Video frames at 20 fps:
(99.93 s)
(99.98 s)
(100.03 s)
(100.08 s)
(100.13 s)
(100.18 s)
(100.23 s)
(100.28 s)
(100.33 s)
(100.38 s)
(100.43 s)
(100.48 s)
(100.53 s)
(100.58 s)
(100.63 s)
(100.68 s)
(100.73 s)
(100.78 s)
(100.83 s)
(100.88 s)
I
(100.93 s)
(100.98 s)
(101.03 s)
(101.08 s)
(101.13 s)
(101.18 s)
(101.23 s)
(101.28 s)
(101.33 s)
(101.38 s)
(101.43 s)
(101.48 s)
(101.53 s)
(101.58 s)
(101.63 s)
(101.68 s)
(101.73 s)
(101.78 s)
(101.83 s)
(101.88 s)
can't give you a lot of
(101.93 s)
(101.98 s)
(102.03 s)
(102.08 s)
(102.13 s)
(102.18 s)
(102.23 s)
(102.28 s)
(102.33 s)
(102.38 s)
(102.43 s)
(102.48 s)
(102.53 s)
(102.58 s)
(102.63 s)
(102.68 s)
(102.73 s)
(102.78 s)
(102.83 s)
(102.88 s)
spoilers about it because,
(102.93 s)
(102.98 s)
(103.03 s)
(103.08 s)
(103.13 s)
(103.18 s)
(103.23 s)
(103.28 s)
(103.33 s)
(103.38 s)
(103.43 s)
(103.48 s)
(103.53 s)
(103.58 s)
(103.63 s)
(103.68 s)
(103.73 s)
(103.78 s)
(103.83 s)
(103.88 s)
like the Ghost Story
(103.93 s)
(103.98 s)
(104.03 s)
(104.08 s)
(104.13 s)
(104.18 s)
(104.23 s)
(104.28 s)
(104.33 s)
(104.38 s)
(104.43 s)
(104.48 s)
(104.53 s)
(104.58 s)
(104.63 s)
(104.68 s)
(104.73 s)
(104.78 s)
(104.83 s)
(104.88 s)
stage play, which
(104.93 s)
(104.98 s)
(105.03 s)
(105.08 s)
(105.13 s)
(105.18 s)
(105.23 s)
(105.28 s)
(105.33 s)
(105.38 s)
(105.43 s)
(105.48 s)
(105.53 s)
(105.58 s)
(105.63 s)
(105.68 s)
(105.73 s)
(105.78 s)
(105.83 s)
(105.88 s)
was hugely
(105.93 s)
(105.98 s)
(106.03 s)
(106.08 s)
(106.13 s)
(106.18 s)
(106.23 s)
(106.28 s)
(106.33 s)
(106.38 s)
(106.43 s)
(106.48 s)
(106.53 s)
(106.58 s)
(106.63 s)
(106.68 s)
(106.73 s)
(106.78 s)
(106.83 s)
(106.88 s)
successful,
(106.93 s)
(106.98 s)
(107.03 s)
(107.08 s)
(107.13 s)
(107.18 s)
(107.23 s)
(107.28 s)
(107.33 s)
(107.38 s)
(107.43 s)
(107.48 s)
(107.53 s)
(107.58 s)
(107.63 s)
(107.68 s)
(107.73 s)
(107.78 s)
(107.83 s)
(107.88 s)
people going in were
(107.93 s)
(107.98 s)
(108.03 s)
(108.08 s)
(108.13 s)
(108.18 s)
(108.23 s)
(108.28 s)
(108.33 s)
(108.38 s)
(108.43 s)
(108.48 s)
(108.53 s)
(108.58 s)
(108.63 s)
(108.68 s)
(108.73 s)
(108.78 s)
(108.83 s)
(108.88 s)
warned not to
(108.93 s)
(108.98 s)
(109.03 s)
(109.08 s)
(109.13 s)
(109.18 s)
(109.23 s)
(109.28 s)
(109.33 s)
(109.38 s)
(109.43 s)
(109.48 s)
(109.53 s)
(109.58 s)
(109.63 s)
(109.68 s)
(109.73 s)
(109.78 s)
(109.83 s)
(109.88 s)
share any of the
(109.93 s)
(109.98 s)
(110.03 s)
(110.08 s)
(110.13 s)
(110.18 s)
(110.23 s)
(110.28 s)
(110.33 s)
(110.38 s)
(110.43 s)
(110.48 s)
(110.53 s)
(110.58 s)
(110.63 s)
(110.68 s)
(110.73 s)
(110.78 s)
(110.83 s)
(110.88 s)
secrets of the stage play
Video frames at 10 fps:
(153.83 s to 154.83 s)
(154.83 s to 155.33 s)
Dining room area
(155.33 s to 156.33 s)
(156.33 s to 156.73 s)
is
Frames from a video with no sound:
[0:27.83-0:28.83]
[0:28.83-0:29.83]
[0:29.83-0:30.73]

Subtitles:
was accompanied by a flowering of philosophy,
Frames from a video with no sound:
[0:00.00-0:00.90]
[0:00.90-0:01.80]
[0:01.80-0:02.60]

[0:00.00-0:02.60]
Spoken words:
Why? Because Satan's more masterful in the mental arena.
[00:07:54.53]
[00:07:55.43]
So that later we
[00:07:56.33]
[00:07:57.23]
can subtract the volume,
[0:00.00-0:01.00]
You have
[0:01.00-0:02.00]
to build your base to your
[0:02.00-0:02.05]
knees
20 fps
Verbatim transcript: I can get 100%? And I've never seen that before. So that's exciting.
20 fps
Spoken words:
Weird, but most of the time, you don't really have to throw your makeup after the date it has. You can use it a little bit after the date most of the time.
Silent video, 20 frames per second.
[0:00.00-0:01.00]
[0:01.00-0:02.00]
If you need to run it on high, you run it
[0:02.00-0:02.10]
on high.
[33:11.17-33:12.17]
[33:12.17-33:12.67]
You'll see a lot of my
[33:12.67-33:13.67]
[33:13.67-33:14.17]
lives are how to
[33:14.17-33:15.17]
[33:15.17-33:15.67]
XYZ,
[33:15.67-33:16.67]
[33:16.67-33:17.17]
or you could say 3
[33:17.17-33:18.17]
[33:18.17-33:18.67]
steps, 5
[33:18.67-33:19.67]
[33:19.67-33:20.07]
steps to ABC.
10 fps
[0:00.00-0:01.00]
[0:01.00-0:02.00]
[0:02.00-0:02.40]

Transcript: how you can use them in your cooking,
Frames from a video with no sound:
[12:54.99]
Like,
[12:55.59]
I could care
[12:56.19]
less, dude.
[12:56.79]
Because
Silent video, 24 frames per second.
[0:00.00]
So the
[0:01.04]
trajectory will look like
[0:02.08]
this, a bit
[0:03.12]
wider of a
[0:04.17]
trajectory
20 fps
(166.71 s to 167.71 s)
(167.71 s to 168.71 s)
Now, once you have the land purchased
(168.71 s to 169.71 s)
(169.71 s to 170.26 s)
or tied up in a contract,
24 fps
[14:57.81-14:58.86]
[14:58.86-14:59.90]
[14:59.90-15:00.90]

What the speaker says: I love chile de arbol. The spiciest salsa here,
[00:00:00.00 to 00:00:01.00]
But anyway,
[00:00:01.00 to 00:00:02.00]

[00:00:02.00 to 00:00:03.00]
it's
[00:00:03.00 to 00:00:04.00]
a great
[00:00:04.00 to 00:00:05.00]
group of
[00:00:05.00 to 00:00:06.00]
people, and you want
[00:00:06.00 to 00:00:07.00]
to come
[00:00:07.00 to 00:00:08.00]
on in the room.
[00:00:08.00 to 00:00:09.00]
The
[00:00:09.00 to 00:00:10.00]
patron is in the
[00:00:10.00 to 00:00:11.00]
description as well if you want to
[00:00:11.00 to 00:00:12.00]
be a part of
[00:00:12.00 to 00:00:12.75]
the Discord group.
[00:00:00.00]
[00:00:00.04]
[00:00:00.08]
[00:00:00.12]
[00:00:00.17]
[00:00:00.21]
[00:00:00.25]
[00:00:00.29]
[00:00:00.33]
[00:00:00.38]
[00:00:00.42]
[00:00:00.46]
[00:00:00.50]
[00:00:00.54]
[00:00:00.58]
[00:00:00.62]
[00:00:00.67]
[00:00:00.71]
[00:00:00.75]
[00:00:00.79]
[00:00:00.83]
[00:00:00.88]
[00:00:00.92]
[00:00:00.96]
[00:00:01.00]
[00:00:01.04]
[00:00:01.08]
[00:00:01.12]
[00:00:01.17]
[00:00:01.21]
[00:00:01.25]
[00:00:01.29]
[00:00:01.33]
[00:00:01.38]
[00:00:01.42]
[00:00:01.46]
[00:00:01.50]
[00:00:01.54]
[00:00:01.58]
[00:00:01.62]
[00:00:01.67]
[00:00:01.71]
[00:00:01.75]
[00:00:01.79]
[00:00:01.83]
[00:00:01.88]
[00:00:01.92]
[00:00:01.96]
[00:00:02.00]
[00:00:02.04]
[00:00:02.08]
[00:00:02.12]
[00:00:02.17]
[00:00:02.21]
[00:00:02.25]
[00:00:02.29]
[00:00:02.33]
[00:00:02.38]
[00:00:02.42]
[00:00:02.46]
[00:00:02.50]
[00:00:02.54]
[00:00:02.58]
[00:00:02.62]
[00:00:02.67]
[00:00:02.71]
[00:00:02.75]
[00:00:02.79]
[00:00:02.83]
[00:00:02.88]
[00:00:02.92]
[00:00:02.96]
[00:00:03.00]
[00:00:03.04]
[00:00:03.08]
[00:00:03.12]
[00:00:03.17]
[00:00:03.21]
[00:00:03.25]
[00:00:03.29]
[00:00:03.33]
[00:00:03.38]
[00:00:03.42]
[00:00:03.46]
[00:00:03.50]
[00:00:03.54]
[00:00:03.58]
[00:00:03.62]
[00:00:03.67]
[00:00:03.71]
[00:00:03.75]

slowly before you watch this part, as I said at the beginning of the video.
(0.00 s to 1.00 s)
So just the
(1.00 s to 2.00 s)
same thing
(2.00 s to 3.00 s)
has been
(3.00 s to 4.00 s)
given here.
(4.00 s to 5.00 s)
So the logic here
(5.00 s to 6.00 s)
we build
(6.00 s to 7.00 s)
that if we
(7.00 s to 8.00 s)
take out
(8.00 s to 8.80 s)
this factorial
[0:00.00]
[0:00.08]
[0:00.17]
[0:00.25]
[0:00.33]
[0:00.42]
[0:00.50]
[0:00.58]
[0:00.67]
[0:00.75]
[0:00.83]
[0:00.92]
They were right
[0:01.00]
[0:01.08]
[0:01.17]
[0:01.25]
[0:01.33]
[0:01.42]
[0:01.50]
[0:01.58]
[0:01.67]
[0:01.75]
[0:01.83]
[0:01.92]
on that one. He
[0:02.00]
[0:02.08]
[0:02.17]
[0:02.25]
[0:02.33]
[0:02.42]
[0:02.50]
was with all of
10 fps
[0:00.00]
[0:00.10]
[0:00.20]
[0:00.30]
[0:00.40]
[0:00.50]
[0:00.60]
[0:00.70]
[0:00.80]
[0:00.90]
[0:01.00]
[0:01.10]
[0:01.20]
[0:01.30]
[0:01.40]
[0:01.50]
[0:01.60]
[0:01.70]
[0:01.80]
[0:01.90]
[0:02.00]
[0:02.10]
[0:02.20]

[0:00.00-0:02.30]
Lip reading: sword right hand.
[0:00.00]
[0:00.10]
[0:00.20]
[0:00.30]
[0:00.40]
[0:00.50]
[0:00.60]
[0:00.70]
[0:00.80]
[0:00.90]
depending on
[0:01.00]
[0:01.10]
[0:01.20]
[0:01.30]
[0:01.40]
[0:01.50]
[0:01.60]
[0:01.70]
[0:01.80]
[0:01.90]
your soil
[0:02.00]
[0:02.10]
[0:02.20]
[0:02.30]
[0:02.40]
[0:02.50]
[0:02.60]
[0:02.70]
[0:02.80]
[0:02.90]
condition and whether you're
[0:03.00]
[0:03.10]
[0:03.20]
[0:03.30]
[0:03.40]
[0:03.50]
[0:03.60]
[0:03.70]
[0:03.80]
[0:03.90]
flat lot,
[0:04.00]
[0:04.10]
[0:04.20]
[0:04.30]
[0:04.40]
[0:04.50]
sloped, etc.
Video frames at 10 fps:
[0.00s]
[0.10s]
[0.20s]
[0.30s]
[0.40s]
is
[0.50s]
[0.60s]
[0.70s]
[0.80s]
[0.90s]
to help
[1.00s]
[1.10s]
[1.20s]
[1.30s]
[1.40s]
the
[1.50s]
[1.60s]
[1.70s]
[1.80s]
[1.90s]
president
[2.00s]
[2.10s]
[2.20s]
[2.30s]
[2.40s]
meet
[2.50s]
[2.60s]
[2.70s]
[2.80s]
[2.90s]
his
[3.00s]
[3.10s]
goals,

What the task asks: For every line above that has "second" in it, copy the line.

Your solution:
Silent video, 20 frames per second.
Silent video, 24 frames per second.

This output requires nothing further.